If you are submitting to CDRH, we recommend that you submit the finalized shell electronically via the Customer Collaboration Portal (“CDRH Portal”) as described on the Send and Track Medical Device Premarket Subsmissions Online: CDRH Portal webpage. Once submitted via the CDRH Portal, the shell will be received by the CDRH Document Control Center (DCC). Alternatively, the finalized shell may be mailed to the CDRH DCC. The current mailing address for CDRH’s DCC is provided on the eCopy Medical Device Submission webpage.

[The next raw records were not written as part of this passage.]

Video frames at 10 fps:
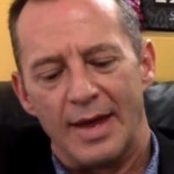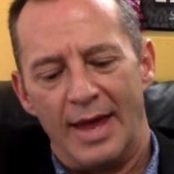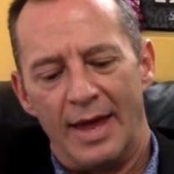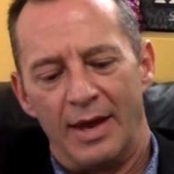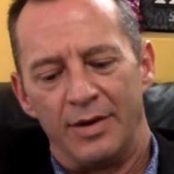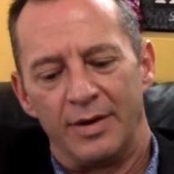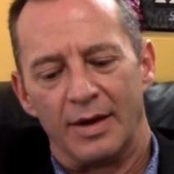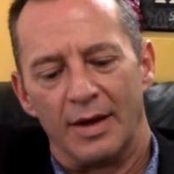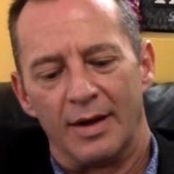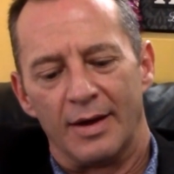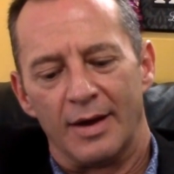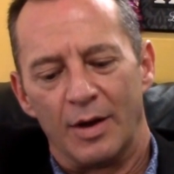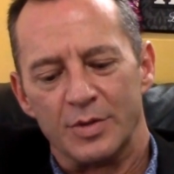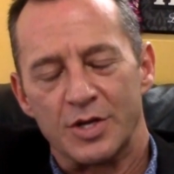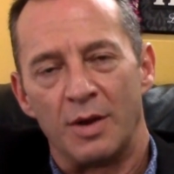And
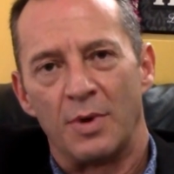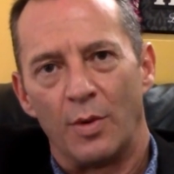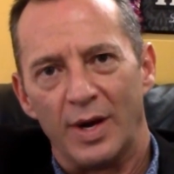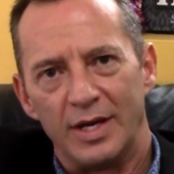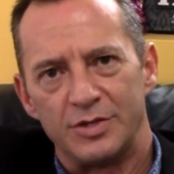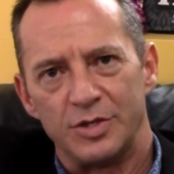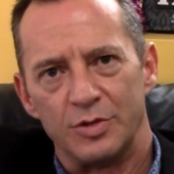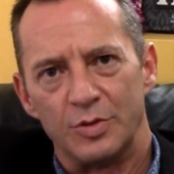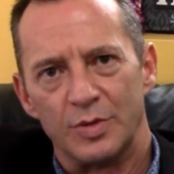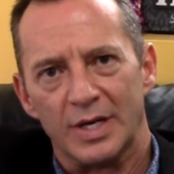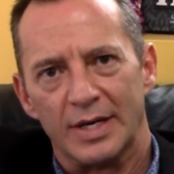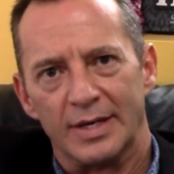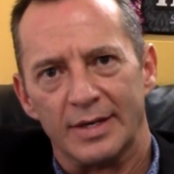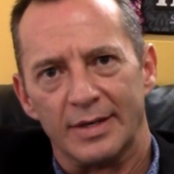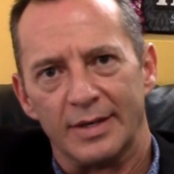I was on my way to
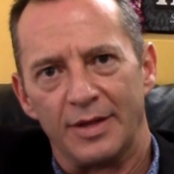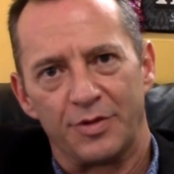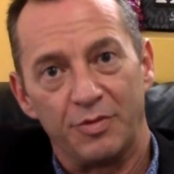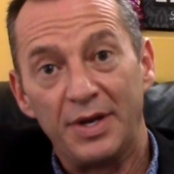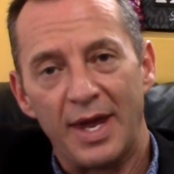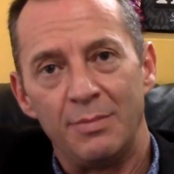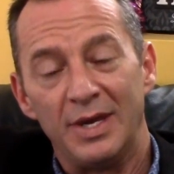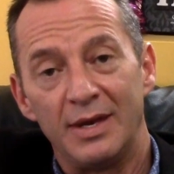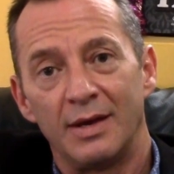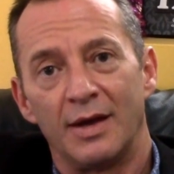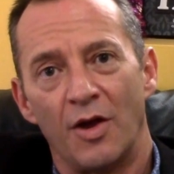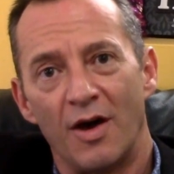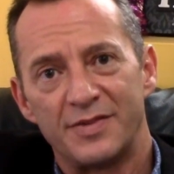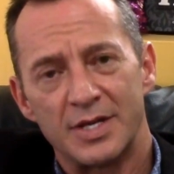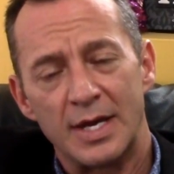a three-day meeting, an
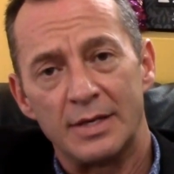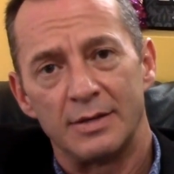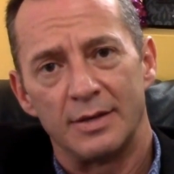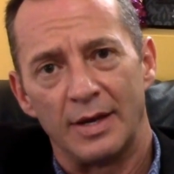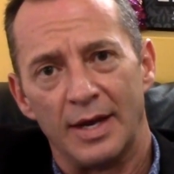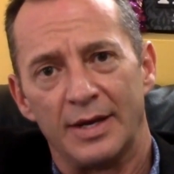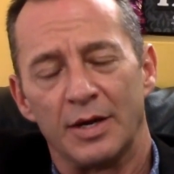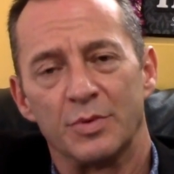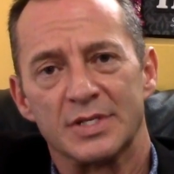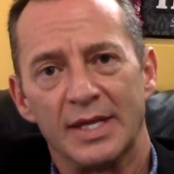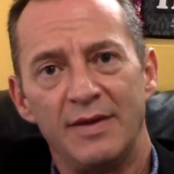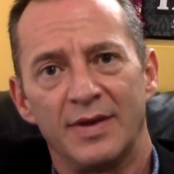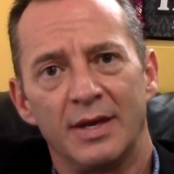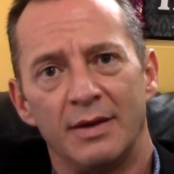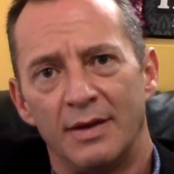off-site, and I was
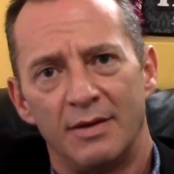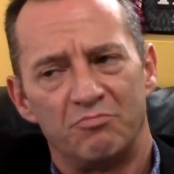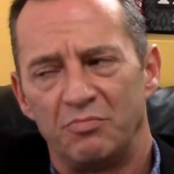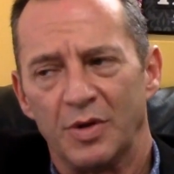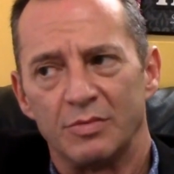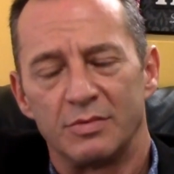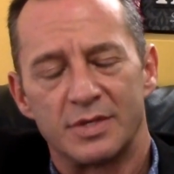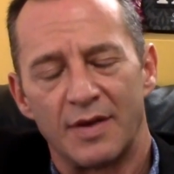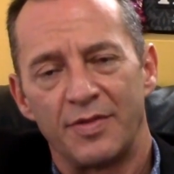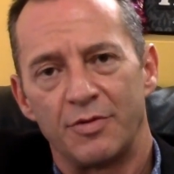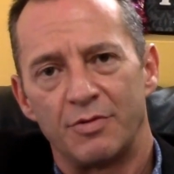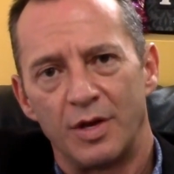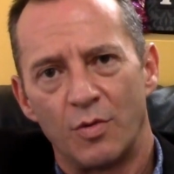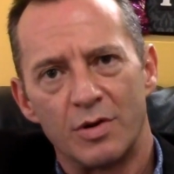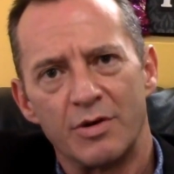leaving about 7:30,
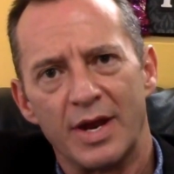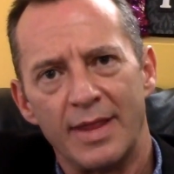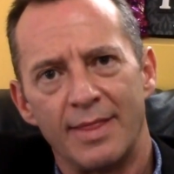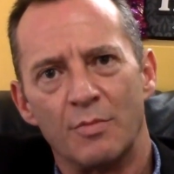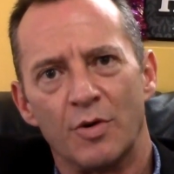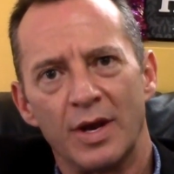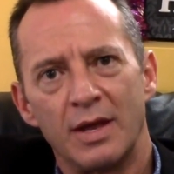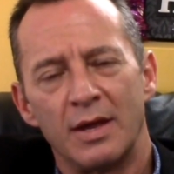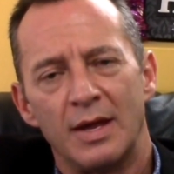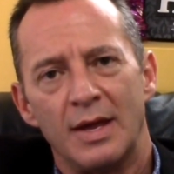quarter to 8 in the morning.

If you are submitting to CBER, we recommend that the finalized shell be submitted electronically through the FDA Electronic Submission Gateway. Alternatively, it can be submitted through the CBER submission email inbox (150MB max) at CBERDCC_eMailSub@fda.hhs.gov, or via mail to the CBER DCC. Additional information on the FDA Electronic Submission Gateway and the current mailing address for the CBER DCC can be found on the Regulatory Submissions in Electronic Format for CBER-Regulated Products webpage.
To facilitate the log-in process, you should prominently identify the name of the review staff member and the respective Office and Division with whom you have been interacting in your cover letter. It may also be helpful to include in your submission a PDF copy of the email correspondence where they provided concurrence on your proposed shell. After the FDA receives your submission and assigns a unique document control number (shell number), the review staff will confirm that the finalized shell is consistent with the agreed upon proposal and issue an acceptance correspondence (e.g., email) within 15 days from receipt. You can then submit modules for review, according to the agreed upon schedule.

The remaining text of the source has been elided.